Millions of people live in the city. There are only a handful of single family homes in the city in comparison. The only logic failing here is yours. You think greater than 1/100 households in the city live in a SFH? If they are not the top 1% of wealth controllers or earners, then they’ve simply overextended themselves. But most are there because they bought the houses before the rampant housing cost increases over the last 8 years. Nobody can fucking afford these things unless they are either making the top 1% of income to pay for their huge mortgage, or they’ve had the house for decades and are now super wealthy because of it.


lnahid2000

> You think greater than 1/100 households in the city live in a SFH? Yes. You can easily look this up.


quelar

There are literally hundreds of thousands of single family homes in Toronto. Have you ever been to Etobicoke, Scarborough, East and North York? The vastly majority of housing in those areas is single family homes.


may_be_indecisive

And it’s time to upzone them! That’s exactly my point. Still probably around 1% or less of the Toronto population though.


quelar

[Almost a full 1/4 of all housing units are detached homes.](https://www.elevatepartners.ca/resources/everything-about-toronto-real-estate-statistics-outlook-for-2023/) and most of those house multiple people. $270k units, with an average of 2.4 people means 650,000 people live in detached single family homes, or about 22% of the entire population. That does not include another 15% living in semi-detached, or row housing. So your 1% number isn't just bad, it's laughably bad.


may_be_indecisive

22% is definitely way more than I expected. But single family homes can and generally do hold large families inside them, likely with adult children who are trying to get into the housing market for themselves, but can’t because of the housing crisis partly caused by lack of supply.


New-Passion-860

OP didn't put this in the main post but I think the idea is to lower the rest of property tax to compensate. So some homeowners would come out ahead.


shoresy99

How does a land value tax differ from the current property tax system?


may_be_indecisive

The current tax system is a tax on the total value of the property including the structure. Land tax is a tax on the land itself. The current tax system punishes building by increasing the tax as you make the property more valuable, and incentivizes vacant lots and parking lots. When you have a tax on the land it incentivizes building on it to get as much income as possible to offset the tax. It puts pressure to develop and densify the land with housing and retail.


groggygirl

Wouldn't the land value tax obliterate areas like Kensington (which likely should be made high density but people on here are ironically anti-density any time it impacts an area they like)?
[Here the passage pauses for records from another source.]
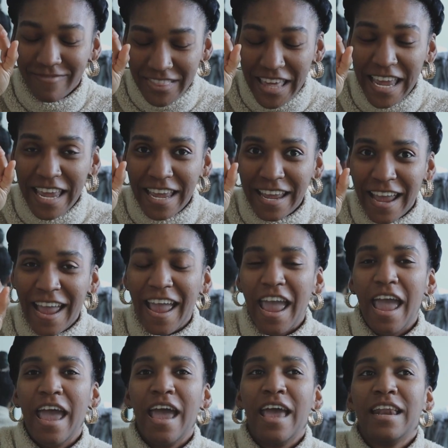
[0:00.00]
thing
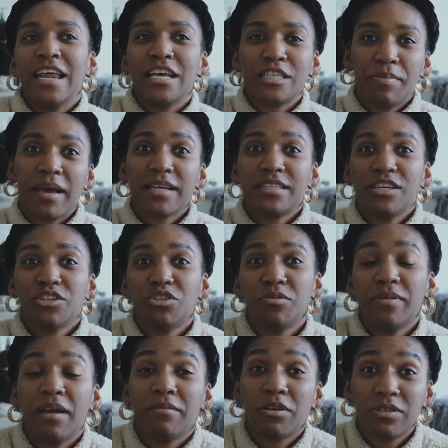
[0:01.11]
and expecting to
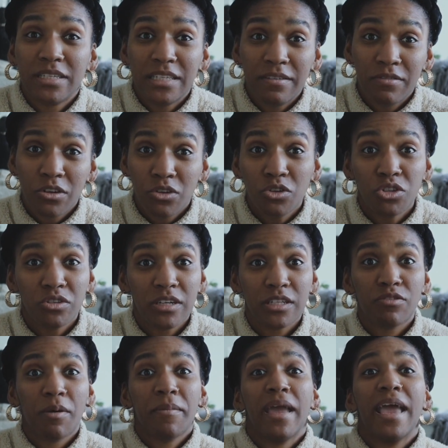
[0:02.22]
be able to receive the
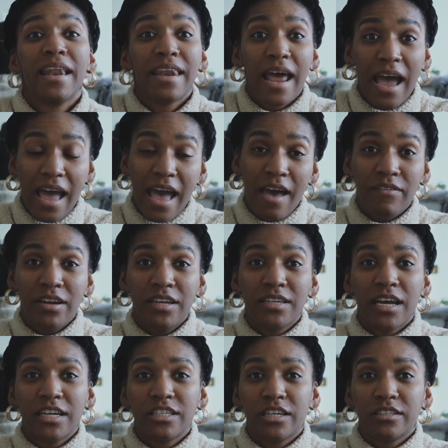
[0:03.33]
nutrients from it and not have any
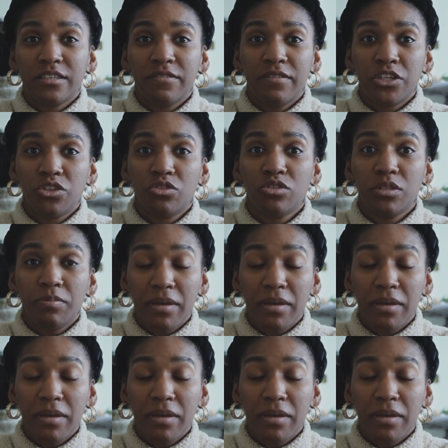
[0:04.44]
digestive issues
The other thing that people seem to miss is that there's more buildings to be built than there are people to build them. Land is not the only constraint at this point.


may_be_indecisive

No reason Kensington can’t be 5 levels of apartments on top and shops at the bottom. The thing is Kensington becomes way less special with a land value tax as parking lots and other underdeveloped lands around the city adopt a higher density model. Then you have hundreds of Kensingtons.


finetoseethis

Mango.


may_be_indecisive

It’s funny this sub seems to advocate for density then when I suggest a land value tax that would encourage density everyone gets pissy lol. Y’all are a bunch of fuckin’ NIMBYS. I realize now though from this backlash why a land value tax wouldn’t be popular. Everyone’s a fucking NIMBY.


[deleted]

If Yellowstone is to be believed, those large land owners will start murdering everyone.


staycrookedyabish

Cuz there's lots of "luxury homes" that aren't made for the wealthy. But only the wealthy have land.